Where are you from?
I grew up in Zimbabwe.
What year did you complete your degree?
I’m scheduled to submit my thesis by September 2011.
What degree pathway are you studying at Queen’s?
Why did you choose to study Anthropology at Queen’s?
Prior to enrolling at QUB, I worked for a couple of years as a freelance researcher in the community sector in Northern Ireland. Over that time I was struck by the involvement of Queen’s academics in local and international social research. In particular, I was drawn to the Institute of Irish Studies as a place where I could study conflict and transition alongside academics who have a deep knowledge of the local context, and who contribute not only to academic discussions and journals, but also to policy development and evaluation.
What do you particularly enjoy about studying this subject at Queen’s?
I am interested in post-conflict recovery, and in particular the ways in which victims of political violence participate in and shape (or are excluded from) conversations around political and social transition in different contexts. Queen’s is an ideal environment for this research both in terms of its location in Northern Ireland, and in the broader context of the university’s relationship with other conflict resolution, reconciliation and transitional justice-oriented departments in Ireland, Great Britain and beyond. A key highlight for me has been the opportunity to visit Georgetown University with my supervisor and a fellow PhD student: in February 2009 we together obtained an award that paid for us to travel to Washington DC and to deliver a number of seminars as part of the Conflict Resolution MA programme at Georgetown’s Department of Government.
What about studying at Queen’s in general?
Whether you are a local or international student, Queen’s is a great place to study. With world-class academics on campus, the availability of free postgraduate training skills courses on a variety of themes, and excellent postgraduate facilities, the university provides an enabling and supportive research environment. The campus is located close to the city centre and is easily accessible. The city is in a phase of vibrant regeneration, and investment in arts and culture means that Belfast’s social calendar gets more interesting every year with film festivals, a range of music and comedy gigs at venues not far from campus, and local and international food and craft markets. Queen’s sports facilities are also outstanding – I’m not a sporty person, but love using the gym and pool on a (more or less) regular basis!
What are you planning to do in the future?
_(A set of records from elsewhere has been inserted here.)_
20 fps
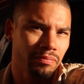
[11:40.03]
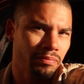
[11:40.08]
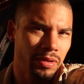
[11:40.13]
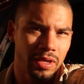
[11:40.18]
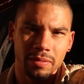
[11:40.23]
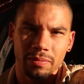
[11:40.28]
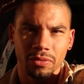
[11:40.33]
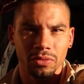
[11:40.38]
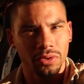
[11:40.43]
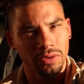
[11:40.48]

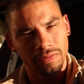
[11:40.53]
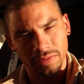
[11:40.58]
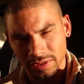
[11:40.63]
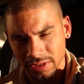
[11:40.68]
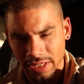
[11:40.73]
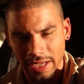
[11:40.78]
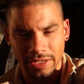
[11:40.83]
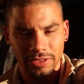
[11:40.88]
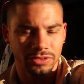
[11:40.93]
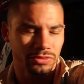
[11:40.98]
people,
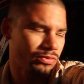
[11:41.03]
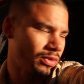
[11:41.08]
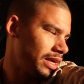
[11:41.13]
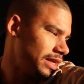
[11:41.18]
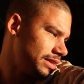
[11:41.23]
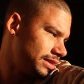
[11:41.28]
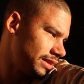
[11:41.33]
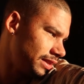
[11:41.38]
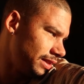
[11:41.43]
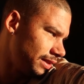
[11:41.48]
different styles of
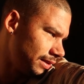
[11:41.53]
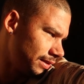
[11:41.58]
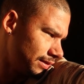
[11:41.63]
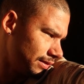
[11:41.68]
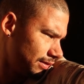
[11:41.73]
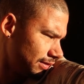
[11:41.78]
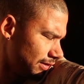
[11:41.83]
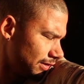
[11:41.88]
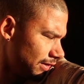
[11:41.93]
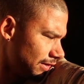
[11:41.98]
racing,
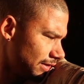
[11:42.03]
and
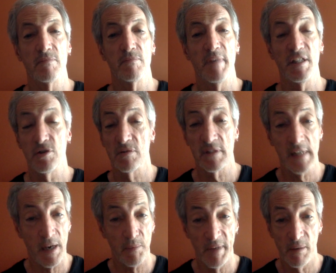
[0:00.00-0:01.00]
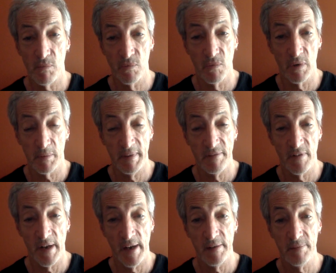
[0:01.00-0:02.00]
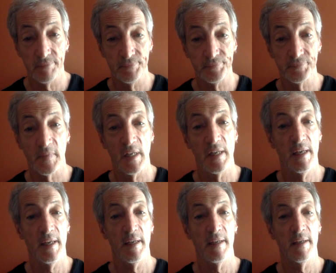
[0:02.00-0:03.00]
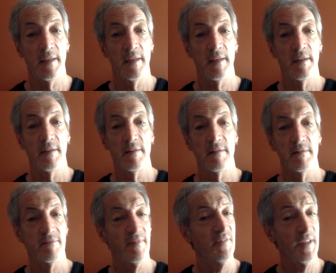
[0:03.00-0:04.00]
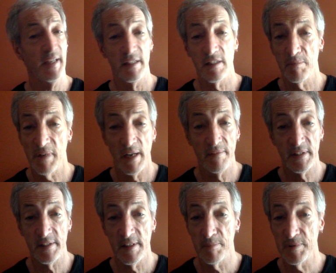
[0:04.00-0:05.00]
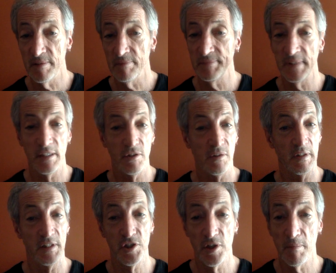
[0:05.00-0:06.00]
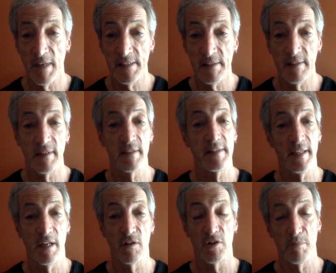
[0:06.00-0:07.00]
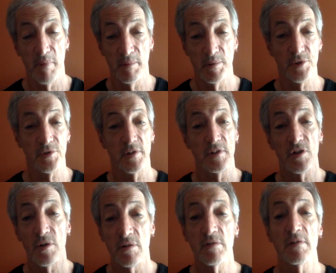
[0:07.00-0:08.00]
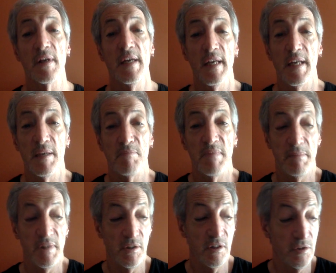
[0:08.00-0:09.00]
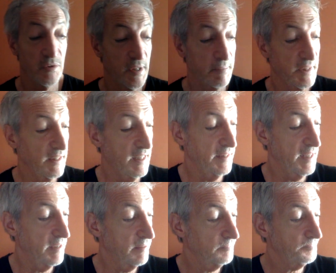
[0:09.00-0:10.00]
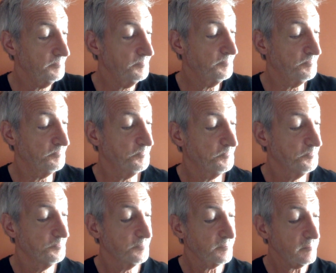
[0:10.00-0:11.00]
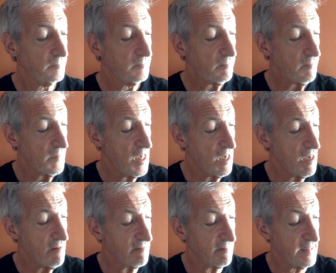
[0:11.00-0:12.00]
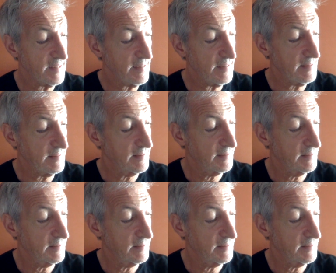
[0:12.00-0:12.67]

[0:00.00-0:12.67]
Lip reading: Make sure it's not a work made for hire. And if you can get some kind of exception and you can legitimize it and take care of the publisher's concerns, maybe you can do something like that. All right.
What career would you like to pursue?
I am planning on pursuing a career in policy development in local and international contexts of post-conflict transition. A friend of mine once described a colleague of theirs as ‘a genuine public academic’; this is the sort of achievement I aspire to. My goal is to carry out social research that can have an application in a developmental environment, whether in the context of an NGO or within government bodies.
Would you recommend studying at Queen’s to other students? What advice would you give them?
I would certainly recommend studying at Queen’s. In terms of advice to prospective students: I am grateful that people here have encouraged me to get to know academics, other professionals and research students at Queen’s and in Belfast generally. Although ‘networking’ is one of those buzz words I sort of baulk at, it is vitally important – and really good fun – to take advantage of every opportunity you get to meet interesting and active people in the research and work environment.